Now in 2019, the deep ecology movement seems to have slowed. Even sustainable development advocates like Al Gore seem impotent in the face of the new global fascism. Onto the stage walks a powerful young woman, Greta Thunberg. Her sincerity is beautiful. And her anger is beautiful. I picked up a copy of Greta Thunberg's book No One is Too Small To Make a Difference (image) while Christmas shopping in Barnes & Nobles this week. Here are some quotes from her speech "Unpopular" (pp. 12-14).
- "You only speak of green, eternal economic growth because you are too scared of being unpopular."
- "You are not mature enough to tell it like it is."
- "We are about to sacrifice our civilization for the opportunity of a very small number of people to continue to make enormous amounts of money."
- "But it is the sufferings of the many which pay for the luxuries of the few."

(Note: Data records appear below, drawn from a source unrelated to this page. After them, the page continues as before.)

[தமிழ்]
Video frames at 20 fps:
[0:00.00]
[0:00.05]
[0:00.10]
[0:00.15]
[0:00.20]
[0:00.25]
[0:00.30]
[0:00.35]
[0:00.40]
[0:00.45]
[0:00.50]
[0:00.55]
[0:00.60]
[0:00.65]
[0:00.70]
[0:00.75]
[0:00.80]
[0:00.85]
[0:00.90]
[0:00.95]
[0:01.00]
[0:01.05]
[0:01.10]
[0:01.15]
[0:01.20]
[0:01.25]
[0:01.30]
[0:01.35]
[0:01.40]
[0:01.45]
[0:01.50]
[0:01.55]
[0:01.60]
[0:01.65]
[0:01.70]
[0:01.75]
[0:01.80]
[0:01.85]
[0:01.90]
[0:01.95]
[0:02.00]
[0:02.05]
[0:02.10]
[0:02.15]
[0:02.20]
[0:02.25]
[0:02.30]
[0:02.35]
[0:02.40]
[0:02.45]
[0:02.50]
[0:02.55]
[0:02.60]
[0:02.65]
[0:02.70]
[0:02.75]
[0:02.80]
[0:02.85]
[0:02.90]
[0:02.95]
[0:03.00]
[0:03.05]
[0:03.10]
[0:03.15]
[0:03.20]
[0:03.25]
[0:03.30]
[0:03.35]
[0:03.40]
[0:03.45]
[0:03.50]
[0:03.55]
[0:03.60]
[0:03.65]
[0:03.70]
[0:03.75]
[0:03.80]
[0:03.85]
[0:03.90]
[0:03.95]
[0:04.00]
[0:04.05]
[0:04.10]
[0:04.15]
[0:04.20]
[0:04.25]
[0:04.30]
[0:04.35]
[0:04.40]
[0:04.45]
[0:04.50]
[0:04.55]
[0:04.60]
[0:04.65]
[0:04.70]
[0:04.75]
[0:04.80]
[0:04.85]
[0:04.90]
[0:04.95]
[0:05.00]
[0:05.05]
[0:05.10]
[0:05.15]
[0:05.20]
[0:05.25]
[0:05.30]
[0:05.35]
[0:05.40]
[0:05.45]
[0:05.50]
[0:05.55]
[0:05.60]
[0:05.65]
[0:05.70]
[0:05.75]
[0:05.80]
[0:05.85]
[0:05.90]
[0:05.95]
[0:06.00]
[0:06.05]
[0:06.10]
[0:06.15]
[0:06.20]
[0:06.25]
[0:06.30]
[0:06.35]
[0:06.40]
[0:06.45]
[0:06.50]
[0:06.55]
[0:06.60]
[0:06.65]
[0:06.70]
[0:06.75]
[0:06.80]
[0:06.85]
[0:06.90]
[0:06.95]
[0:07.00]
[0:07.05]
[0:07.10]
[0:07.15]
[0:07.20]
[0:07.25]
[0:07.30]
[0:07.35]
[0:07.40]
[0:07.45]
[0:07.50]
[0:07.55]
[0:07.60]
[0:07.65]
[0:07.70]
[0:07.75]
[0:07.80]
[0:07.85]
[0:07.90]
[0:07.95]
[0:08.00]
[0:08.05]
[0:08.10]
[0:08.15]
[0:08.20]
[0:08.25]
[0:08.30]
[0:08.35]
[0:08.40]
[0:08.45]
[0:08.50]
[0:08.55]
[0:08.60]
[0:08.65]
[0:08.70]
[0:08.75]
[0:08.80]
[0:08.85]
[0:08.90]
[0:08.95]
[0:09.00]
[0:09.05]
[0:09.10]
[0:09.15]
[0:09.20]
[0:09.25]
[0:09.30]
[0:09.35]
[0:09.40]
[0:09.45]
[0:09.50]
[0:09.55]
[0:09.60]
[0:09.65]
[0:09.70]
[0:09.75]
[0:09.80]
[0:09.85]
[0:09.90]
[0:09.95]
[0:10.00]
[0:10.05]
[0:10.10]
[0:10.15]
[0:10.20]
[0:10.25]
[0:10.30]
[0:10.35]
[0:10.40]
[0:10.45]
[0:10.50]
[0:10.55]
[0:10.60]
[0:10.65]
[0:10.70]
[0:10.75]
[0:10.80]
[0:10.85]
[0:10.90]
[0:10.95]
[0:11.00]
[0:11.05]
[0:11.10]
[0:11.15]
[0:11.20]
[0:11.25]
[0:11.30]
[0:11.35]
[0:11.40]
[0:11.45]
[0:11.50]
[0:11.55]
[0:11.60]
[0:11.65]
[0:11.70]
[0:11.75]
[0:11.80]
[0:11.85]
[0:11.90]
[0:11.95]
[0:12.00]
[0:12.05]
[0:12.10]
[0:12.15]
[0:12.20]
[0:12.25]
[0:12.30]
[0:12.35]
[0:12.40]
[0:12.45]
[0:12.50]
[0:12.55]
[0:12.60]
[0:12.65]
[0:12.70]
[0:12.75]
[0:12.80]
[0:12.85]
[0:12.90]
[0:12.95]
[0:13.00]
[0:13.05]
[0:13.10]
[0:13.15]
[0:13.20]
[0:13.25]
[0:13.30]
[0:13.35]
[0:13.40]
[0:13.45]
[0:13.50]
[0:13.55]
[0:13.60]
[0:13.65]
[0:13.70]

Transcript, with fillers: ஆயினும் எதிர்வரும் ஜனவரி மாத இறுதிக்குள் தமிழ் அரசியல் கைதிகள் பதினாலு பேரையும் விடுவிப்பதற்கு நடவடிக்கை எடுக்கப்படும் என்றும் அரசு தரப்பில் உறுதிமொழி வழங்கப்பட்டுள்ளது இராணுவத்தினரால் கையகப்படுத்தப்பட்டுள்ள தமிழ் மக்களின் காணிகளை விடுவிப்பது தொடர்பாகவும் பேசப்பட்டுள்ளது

- "You say that you love your children above everything else. And yet you are stealing their future."
- "We cannot solve a crisis without treating it as a crisis. We need to keep the fossil fuels in the ground and we need to focus on equity."
- "And if solutions within this system are so impossible to find then maybe we should change the system itself?"
- "We've come here to let you know that change is coming whether you like it or not. The real power belongs to the people."